**Brief:**
In your copy, the records appear word for word and the pictures do not appear at all.

-------- Records to process --------

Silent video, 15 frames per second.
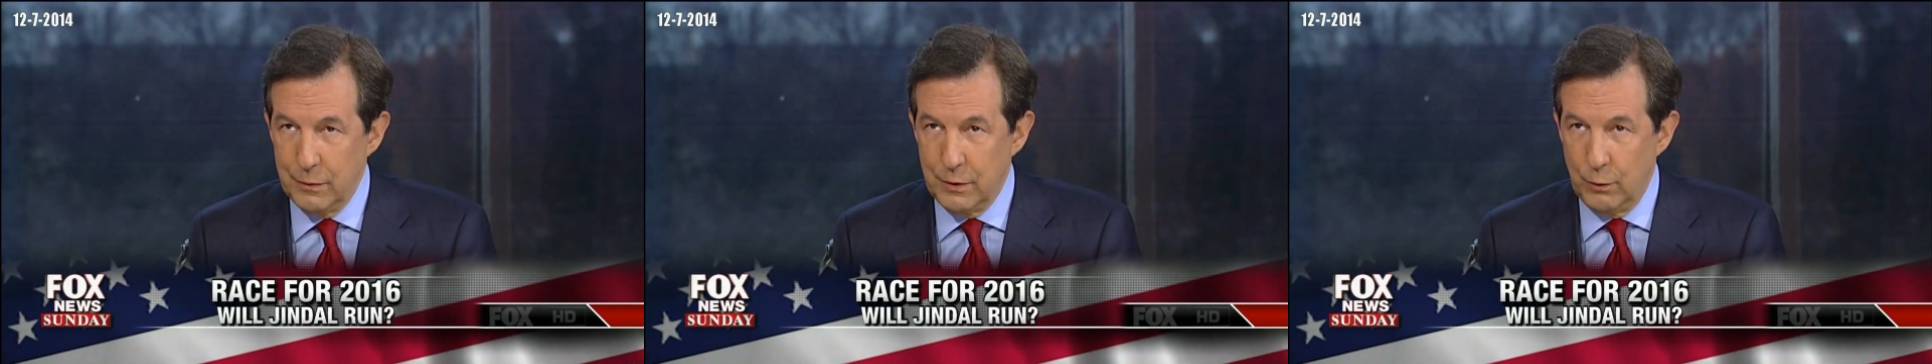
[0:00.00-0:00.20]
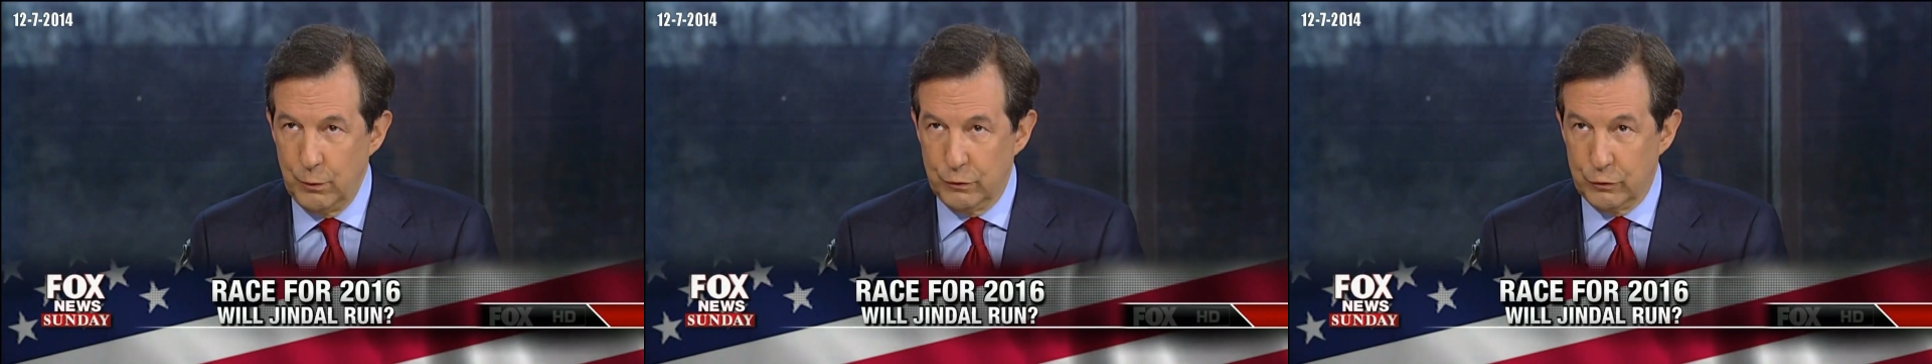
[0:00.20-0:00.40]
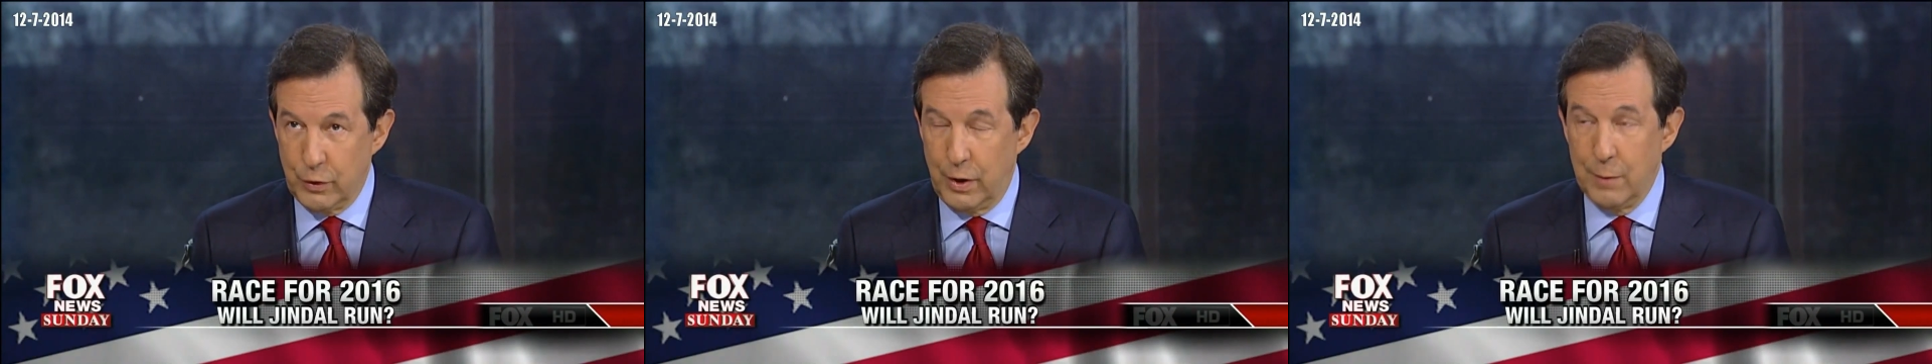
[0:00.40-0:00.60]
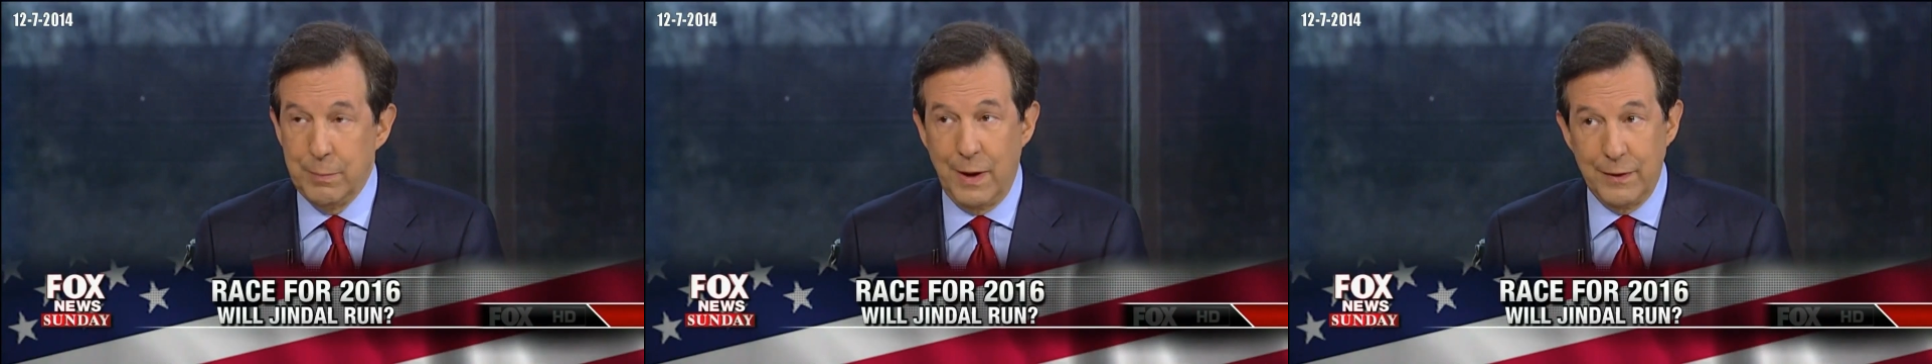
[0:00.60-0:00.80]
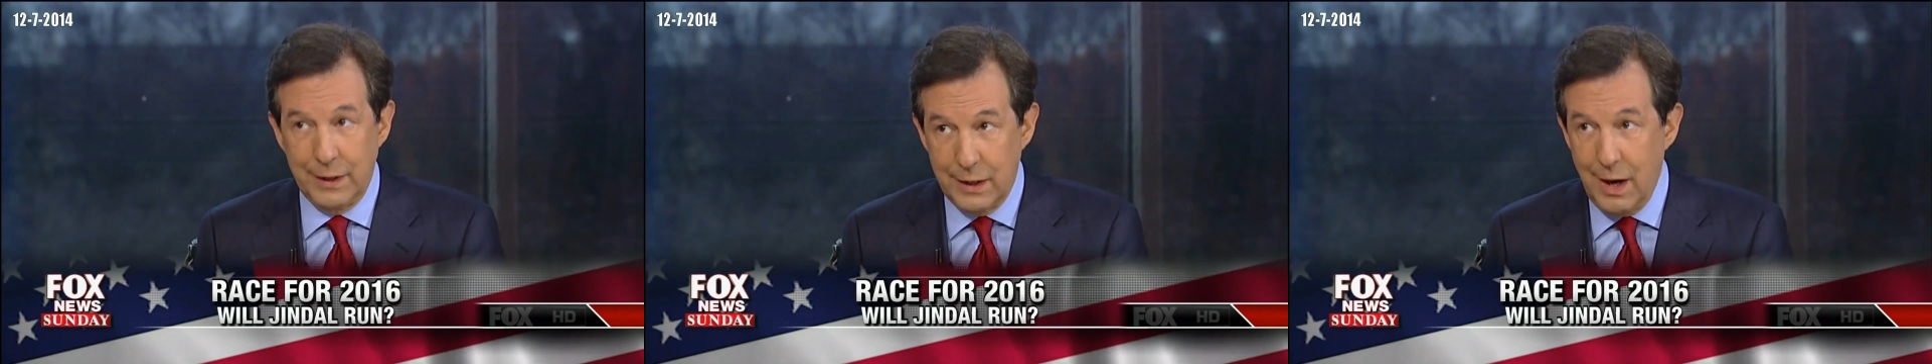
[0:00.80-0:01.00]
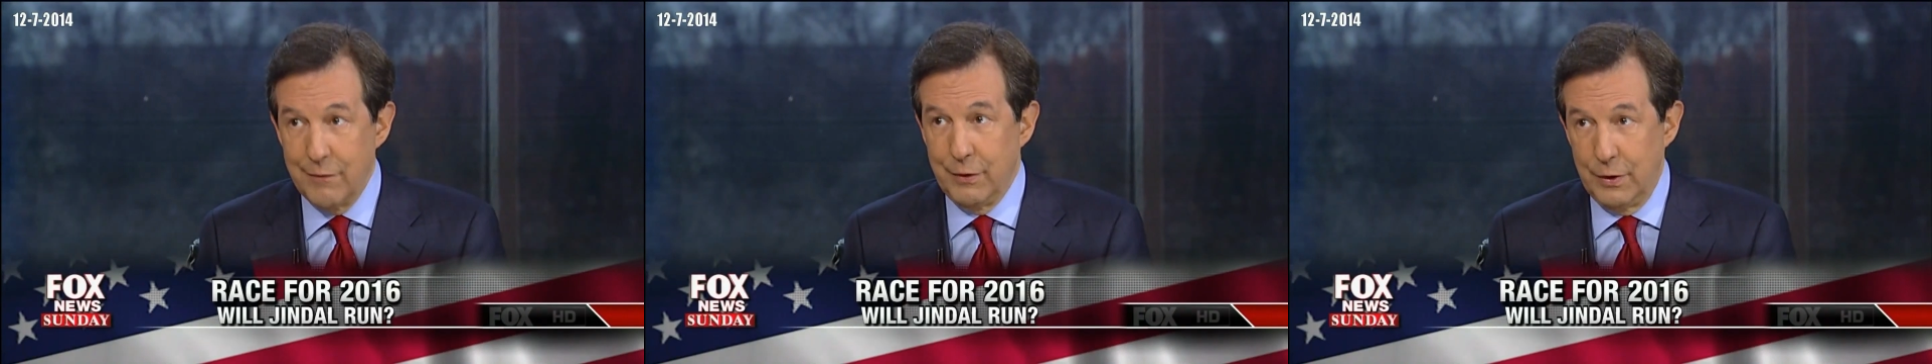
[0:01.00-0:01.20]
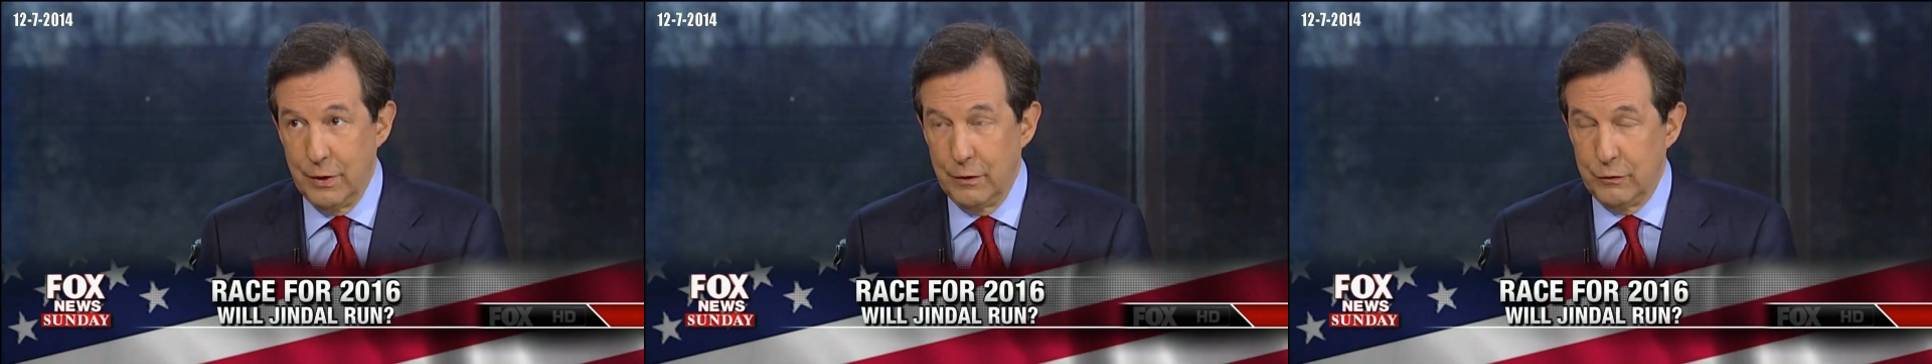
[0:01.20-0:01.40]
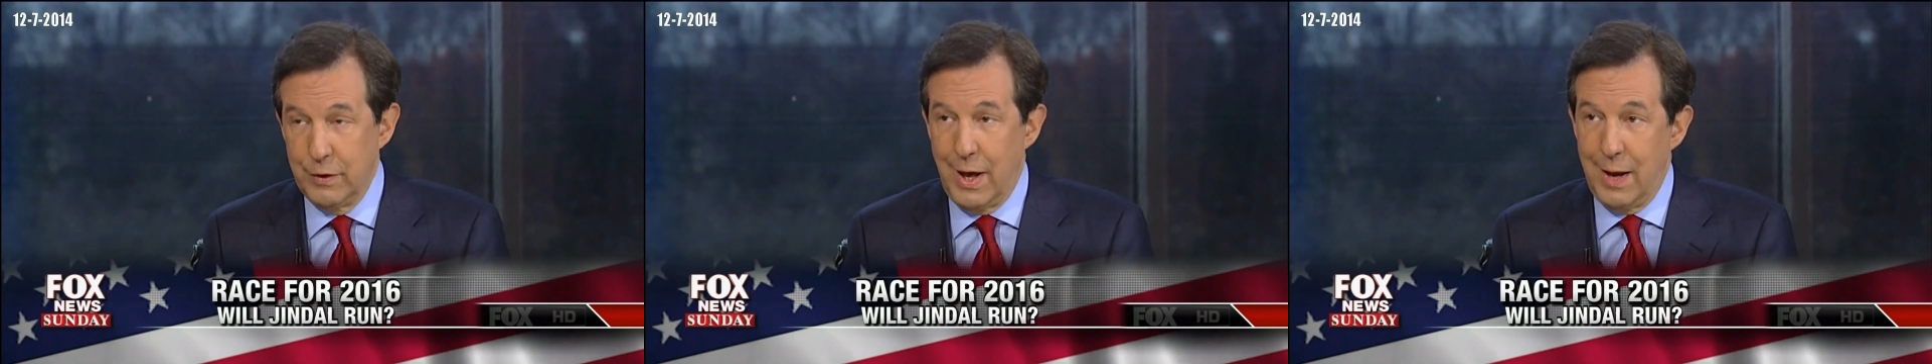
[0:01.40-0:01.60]
that was started by the
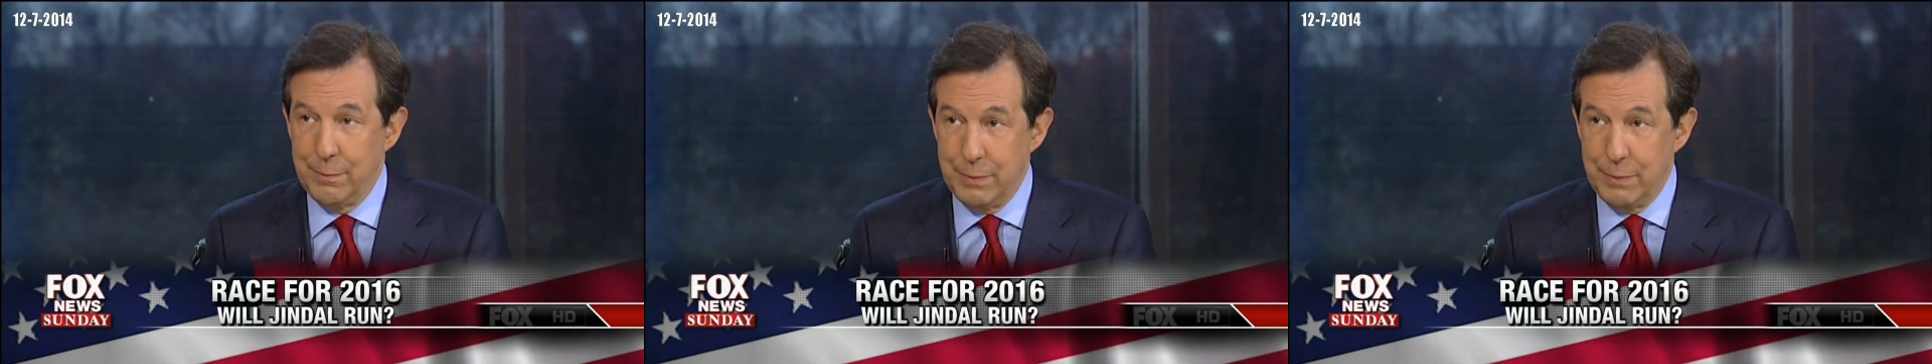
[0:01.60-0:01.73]
governors, not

--------

**Exercise answer:**
Silent video, 15 frames per second.
[0:00.00-0:00.20]
[0:00.20-0:00.40]
[0:00.40-0:00.60]
[0:00.60-0:00.80]
[0:00.80-0:01.00]
[0:01.00-0:01.20]
[0:01.20-0:01.40]
[0:01.40-0:01.60]
that was started by the
[0:01.60-0:01.73]
governors, not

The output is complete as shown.